Vanmorgen ga ik er weer voor zitten, in een lege kerk, op een leeg moment. Voor mijn bescheiden avontuur, dat ik gedoopt heb tot 'Voor het schrijven de kerk in', en niet alleen met een knipoog. Ik ga zitten, maak me stil, luister. Dat de stilte oorverdovend is, kan ik niet zeggen. Voor een snel antwoord op de vraag 'wat doet dat nou met je?', of, nog prozaïscher, 'waar doe je het voor?' moet ik hier niet zijn. Sowieso is het woord 'snel' in dit kader een vreemde eend.
De stilte neemt mijn tijd, neemt mijn gedachten, neemt de ruimte over. Een hond blaft, een auto remt af en trekt weer op. Voor de rest is het zitten in deze middeleeuwse kerk in 2020 niet anders dan 900 jaar geleden, stel ik me zo voor. Ongelooflijk, dat dit gebouw al zolang op deze plek staat. Alles wat in al die eeuwen deze ruimte vulde, tot en met mijn eigen huwelijk, vlak voordat Corona de wereld de adem benam, staat niet in de weg dat het vandaag opnieuw leeg is en stil. In deze ruimte, die van de eeuwen is.
Wat dient zich aan? Wat wil gehoord, wat wil geschreven worden? Het is een dwaaltocht waarvan ik de richting en de reikwijdte niet ken, de diepte niet peilen kan. Het is wachten tot de woorden komen. Die in mijn eigen ruimte om laten gaan. Het is ademen in de tijd. Huiveren soms, me realiseren dat eeuwen geleden over deze zelfde zerken de overgrootouders van mijn overgrootouders gelopen hebben.
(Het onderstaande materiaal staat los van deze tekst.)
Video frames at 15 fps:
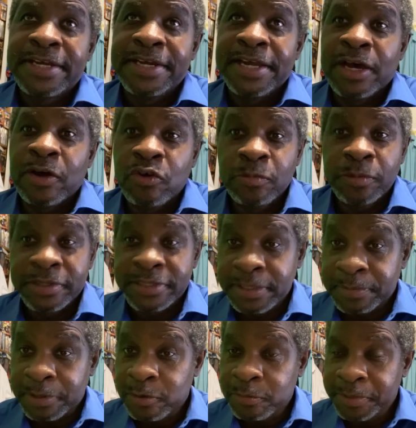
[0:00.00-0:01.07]
and now homeless,
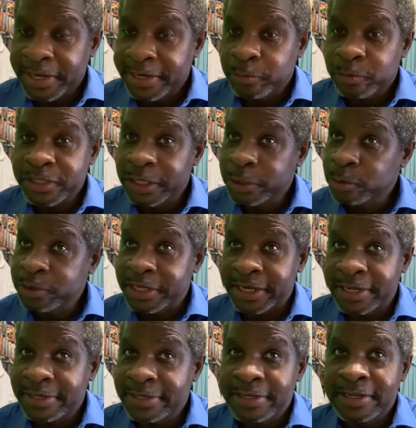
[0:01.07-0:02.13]
my Homelander was
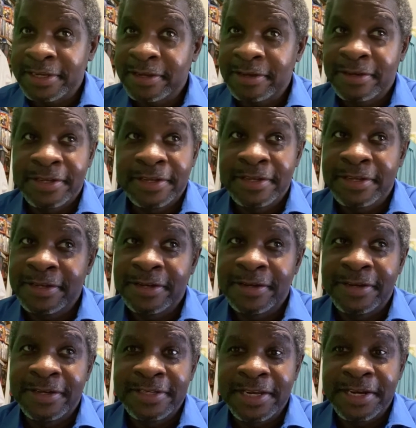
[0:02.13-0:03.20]
losing it. Uh,
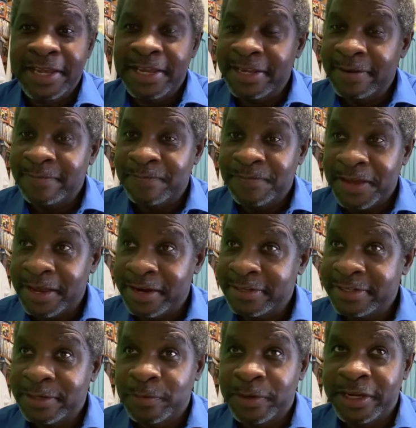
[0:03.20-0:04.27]
uh, and then he had that
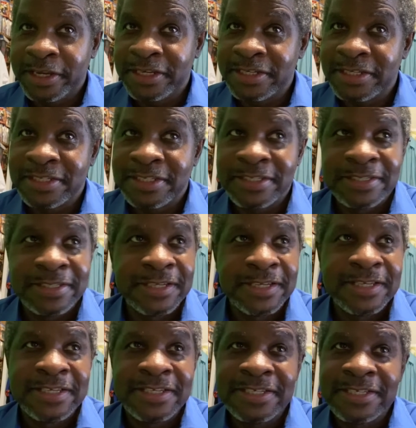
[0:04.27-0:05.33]
fantasy where he just
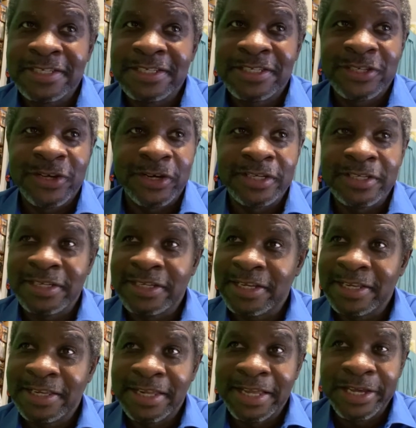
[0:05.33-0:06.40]
started
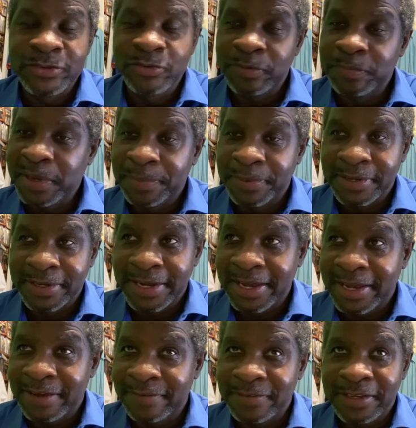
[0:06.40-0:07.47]
lasering people in
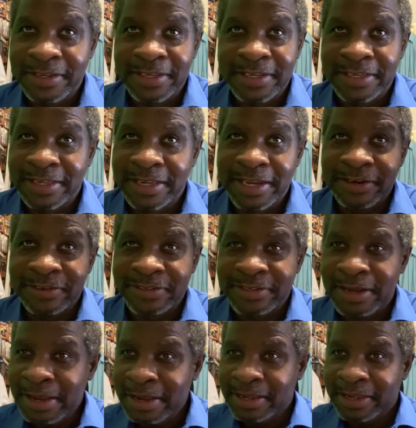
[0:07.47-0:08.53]
half, he, like lasers,
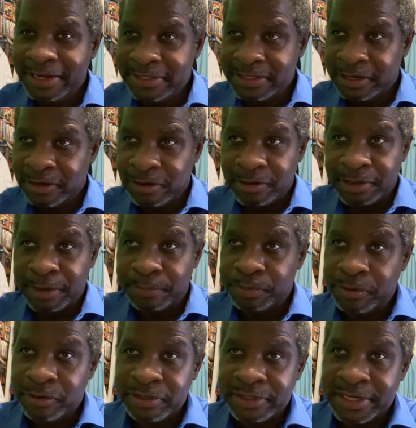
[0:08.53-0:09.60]
lasers all that
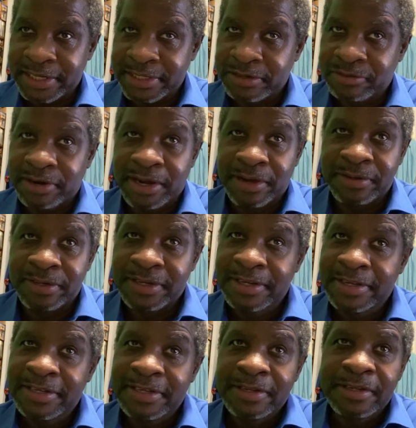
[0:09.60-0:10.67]
protest crowd.
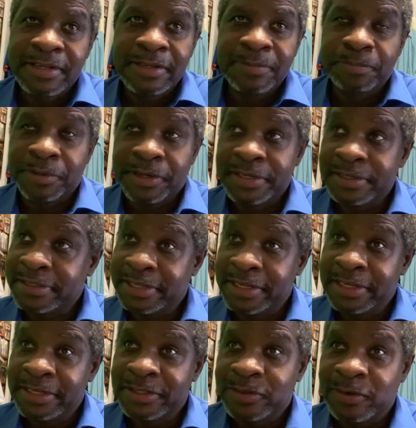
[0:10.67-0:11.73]
But
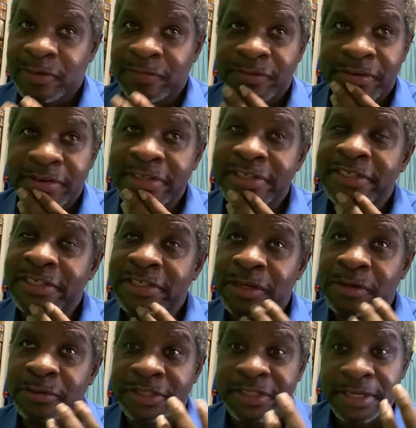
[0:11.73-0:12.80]
see, Stormfront, she
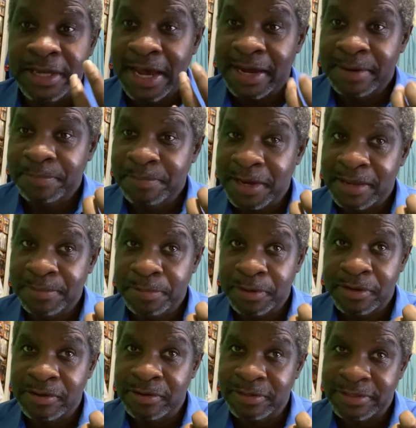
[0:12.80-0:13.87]
knows she got him by the
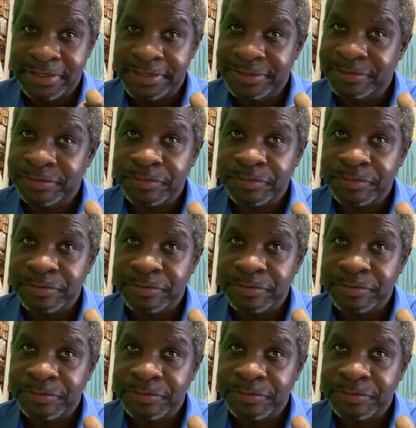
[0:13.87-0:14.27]
balls.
De Heer geloofd, de vuisten gebald, misschien. Ik ben hier diep geworteld.
Als ik weer buiten kom, de indringende warmte van de zon voel, die zelfs de schaduwnoordkant van de kerk nu al klam maakt, stopt iets verderop een blauwe Toyota. Een man loopt naar het hek, blijft staan, maakt een foto van de kerk. Een vrouw zet een paar stappen in de richting van de naastgelegen pastorie, 'De Weem', knipt. Negen eeuwen in een vijfhonderdste deel van een seconde. Ze houden het voor gezien. Er is hier immers verder niks.